The story is about Abby, a fourth-grade girl who moves from California to a town in the Washington coast. Before her first day of school, she encounters a mermaid in a nearby tide pool who asks her to find a girl named Sofia. Abby discovers Sofia is in her class and the two strike up a friendship. Abby quickly discovers that the mermaid – really a shape-shifter – has a freaky troll friend and the two are scheming to steal a particular stone owned by Sofia. Luckily, Abby’s grandfather has told her stories about The Folk, as he calls them, in the woods, though the two are quite unprepared for the eldritch powers moving against them.

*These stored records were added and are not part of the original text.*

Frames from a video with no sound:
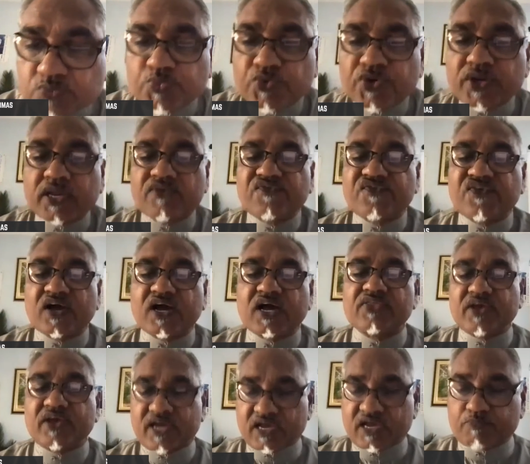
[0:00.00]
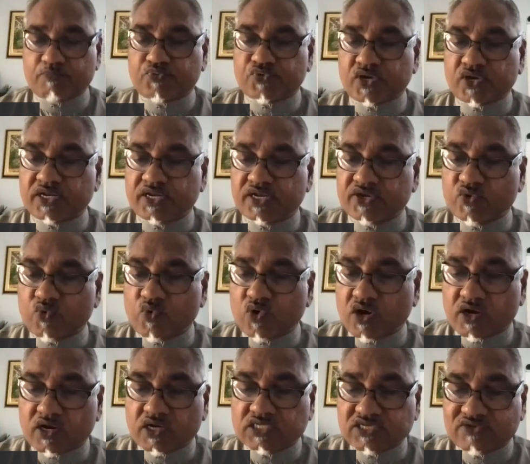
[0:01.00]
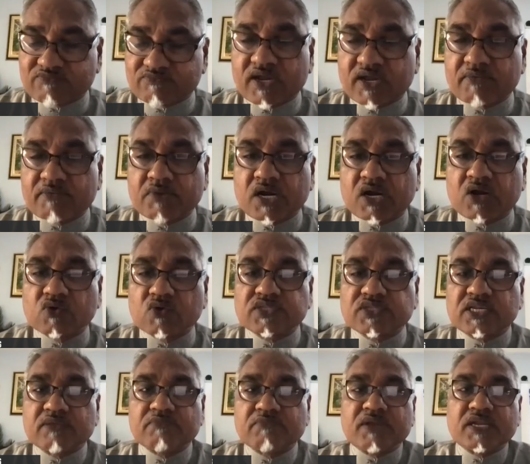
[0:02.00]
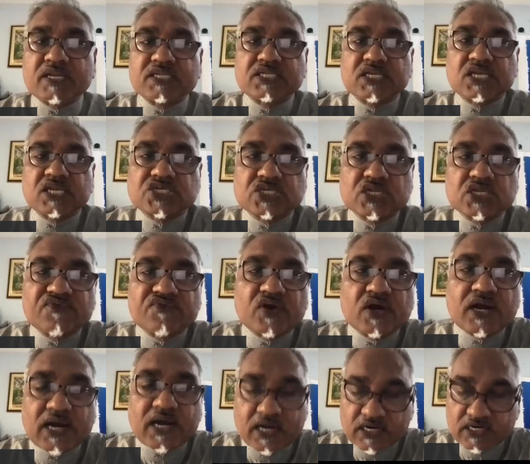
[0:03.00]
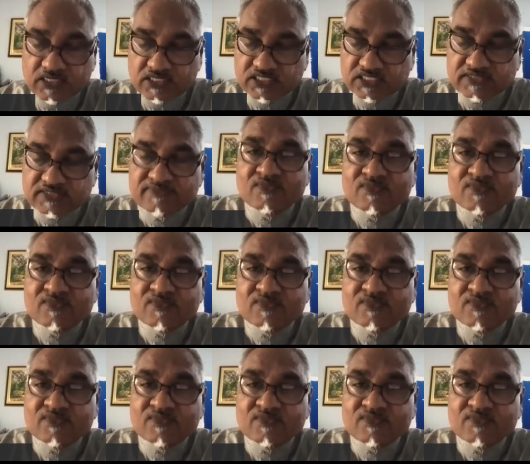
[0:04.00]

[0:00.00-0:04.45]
pray. Father, I pray that the words of my mouth and the meditation of our hearts,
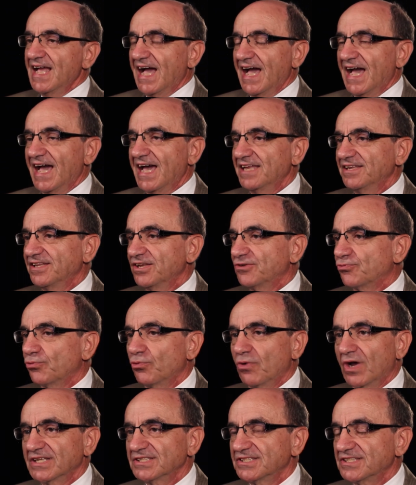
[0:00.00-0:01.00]
And it
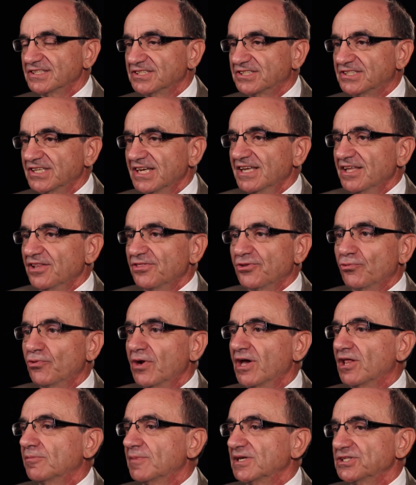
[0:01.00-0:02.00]
runs the
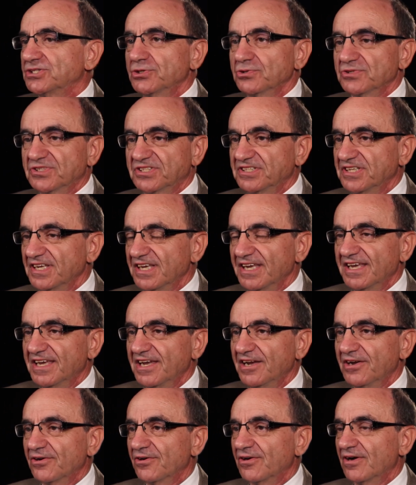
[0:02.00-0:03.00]
realm, as you see
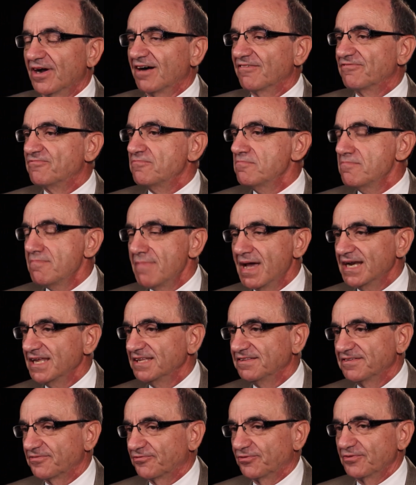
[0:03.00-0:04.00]
here, of
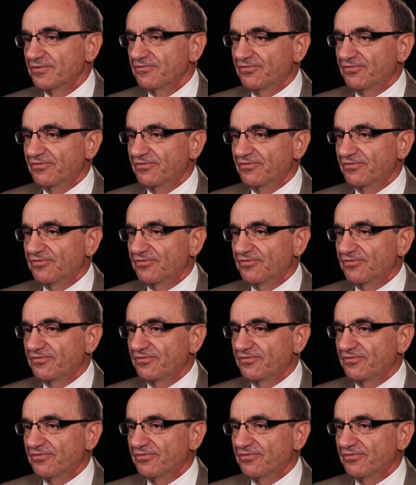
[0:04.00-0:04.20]
many different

Winkour does a great job writing a story that is perfect for early readers. The words are never too complex to stump a reader and ruin the flow, which hampers a lot of kids. The story moves quickly, has cool supernatural imagery, and there’s even charming illustrations that will help keep young readers interested. I worked with teaching literacy and I can imagine even Middle School students who need reading practice, such as English Language Learners, would find this book appropriate and exciting. Winkour also clearly knows children and education. When the teacher at Abby’s new school uses the call and response ‘class, class!’ ‘yes, yes!’ as a way to get the kids’ attention, I had to smile – that’s the exact same attention getter my teacher used. She later mentions a young boy playing with a miniature finger skateboard – a Tech Deck. I would originally consider it a dated reference – I remember being jealous of kids busting out kick flips on Tech Decks when I was in Fourth Grade, back in the ancient past the Nineties – if I hadn’t seen a Sixth Grader get in trouble for finger skateboarding in class while I was doing a classroom observation just a few weeks ago. Evidently, Tech Decks are back in style and Winkour knows this. It wouldn’t surprise me to know that she works in a school.
She also knows the often cruel ways that kids act toward each other. Sofia, who enjoys rock collecting and examining insects, is called the ‘Bug Girl’ by her classmates and ostracized. At first, Abby is afraid that she’ll be ostracized too if she hangs out with her. It’s a sad truth that I’ve seen happen all the time – kids being branded as uncool for having odd interests and becoming outcasts. Abby learns to stick with her new friend, which I think is a great message for any student.
Other great messages include handy tips about dealing with Fairies. The Folk that Abby and Sofia encounter are far from Tinkerbell. They’re much more like the creatures depicted in William Allingham’s poem “The Fairies,” Neil Gaiman’s Coraline , Jonathan Strange and Mister Norrel or Hellboy – capricious, callous creatures who don’t care at all about human lives. The Willing Stone even includes some good survival tips for dealing with Fairies, like not eating the food if you’re trapped in their land. That’s information every child needs to know.
Thanks to a great style, a good message, and fast-paced eldritch action, The Willing Stone ended up being a great read. If you’re a parent or teacher, I urge you to pick it up.